When Marc Dutton e-mailed a huge proposal to his clients recently, he forgot to include an important attachment... "So what I was able to do is actually just go back in, edit the e-mail, and add the attachment, like it never happened," says Marc.
That's right! Marc was able to edit an e-mail that had already been sent... and the changes were automatically updated to everyone who received it. How? A new service called big-string. Darin Myman is the founder. "Bigstring is like an oops button." "If you make a mistake you could correct it; if you didn't want to send it, you could recall it and, like, it never existed. It gives you a sense of control," says Marc.
How does it work? Traditionally, when you send an email, it's like a document saved on your friend's computer. When Marc sends an email, it's stored on the Bigstring server...and only an image is sent to his friend. It'll look like normal email but Marc can edit it, recall it ... or...even set it to "self-destruct!"

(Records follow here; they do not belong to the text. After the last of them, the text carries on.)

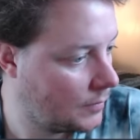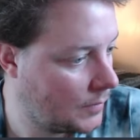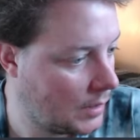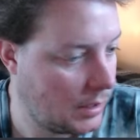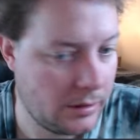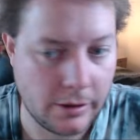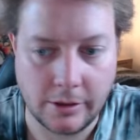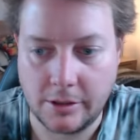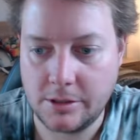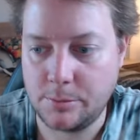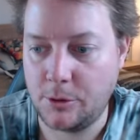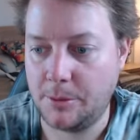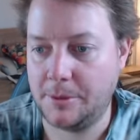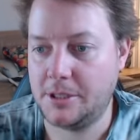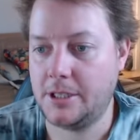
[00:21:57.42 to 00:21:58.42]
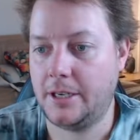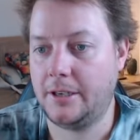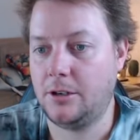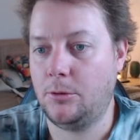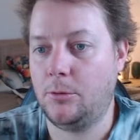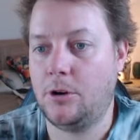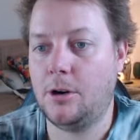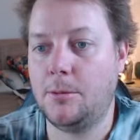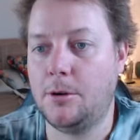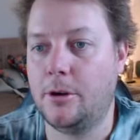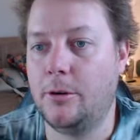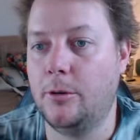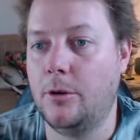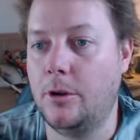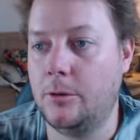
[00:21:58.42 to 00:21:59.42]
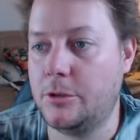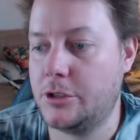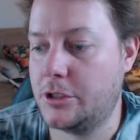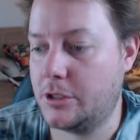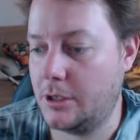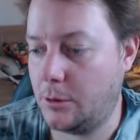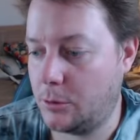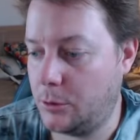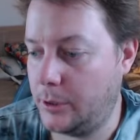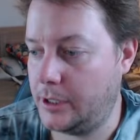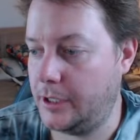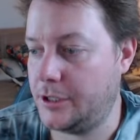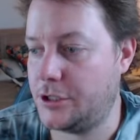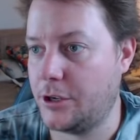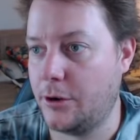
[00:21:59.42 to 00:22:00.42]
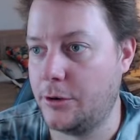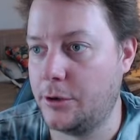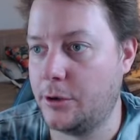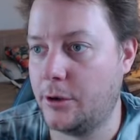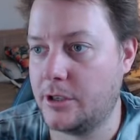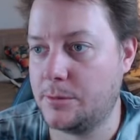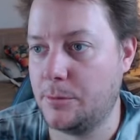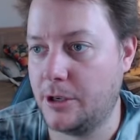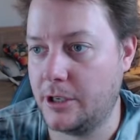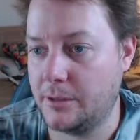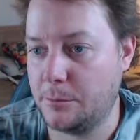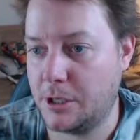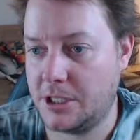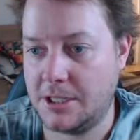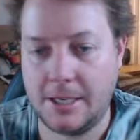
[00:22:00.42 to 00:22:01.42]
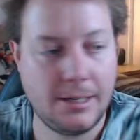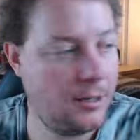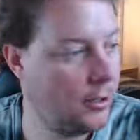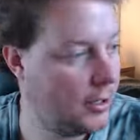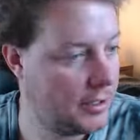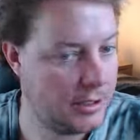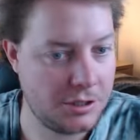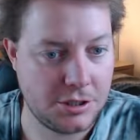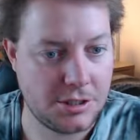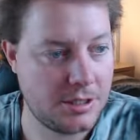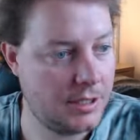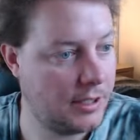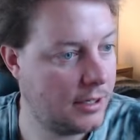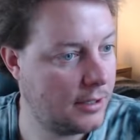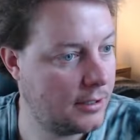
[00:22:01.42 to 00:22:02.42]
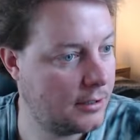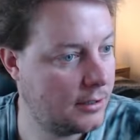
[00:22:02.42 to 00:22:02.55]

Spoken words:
I think this might be taking a while, but I'll quickly show you guys my satellite dishes here.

"You can send an e-mail to view once and that means once that person opens it, no one else could open that e-mail again," says Bigstring CEO, Darin Myman.

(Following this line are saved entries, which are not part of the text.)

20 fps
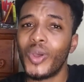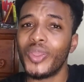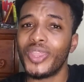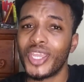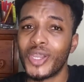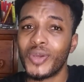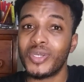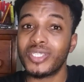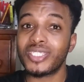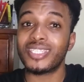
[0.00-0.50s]

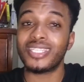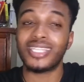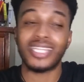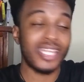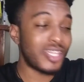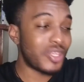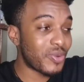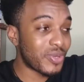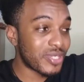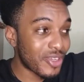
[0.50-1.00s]
oh, there
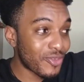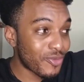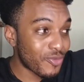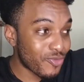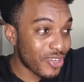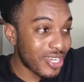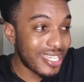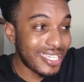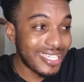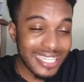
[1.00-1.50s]
was
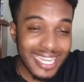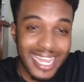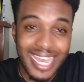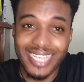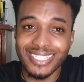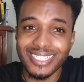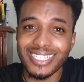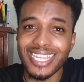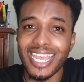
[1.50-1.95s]
a really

Bigstring is one of several new services offering you a variety of e-mail options. Some allow you to track your e-mails...others, including read-notify-dot-com, allow you to control what people do with your messages. "It let's you block people from forwarding, printing, or copying your e-mail," says Curtis Arnold of ReadNotify.com.
Lance Ulanoff is with PC Magazine. He says these services allow you to decide if your messages, even photos, can be kept as a permanent record. "People have to be more concerned now with what they send because the law has begun to recognize that they are records of information and actions that you may have taken in the past," says Lance Ulanoff, Editor of PC Magazine.
If your past actions include firing off an e-mail in the heat of anger or emotion, you may be interested in a product called 'moodwatch," Bill Ganon of Eudora says. "We launched Moodwatch because as more and more as e-mail becomes like conversation, sometimes you say things you wish you didn't." Aside from flagging obviously vulgar language, it will also alert you to potentially insulting phrases where the tone may be misunderstood.... like... "you've got to be kidding" or "that's ridiculous". Users love the tool. "You write your e-mail and just before you send it, if it thinks it's going to be very offensive, it's going to throw up a little dialogue and say to you, 'are you really sure about this?'," says Jerry Pape, e-mail user.
Whether you need to erase what you said about a co-worker...or soften angry words to your partner... users say these services offer a second chance... "I think everybody goes through a time where they send something with a mistake in it. Well now they have a chance to actually take it back and that's a beautiful feeling," says Marc Dutton, e-mail user.
There is a price for all that power. The e-mail services range on average from 30 to 50 dollars. Some charge you per year; some only require a one-time fee. While each service operates differently, all say they take privacy seriously, and even if your messages are controlled on their servers, you can erase them when you choose, so there is no permanent record.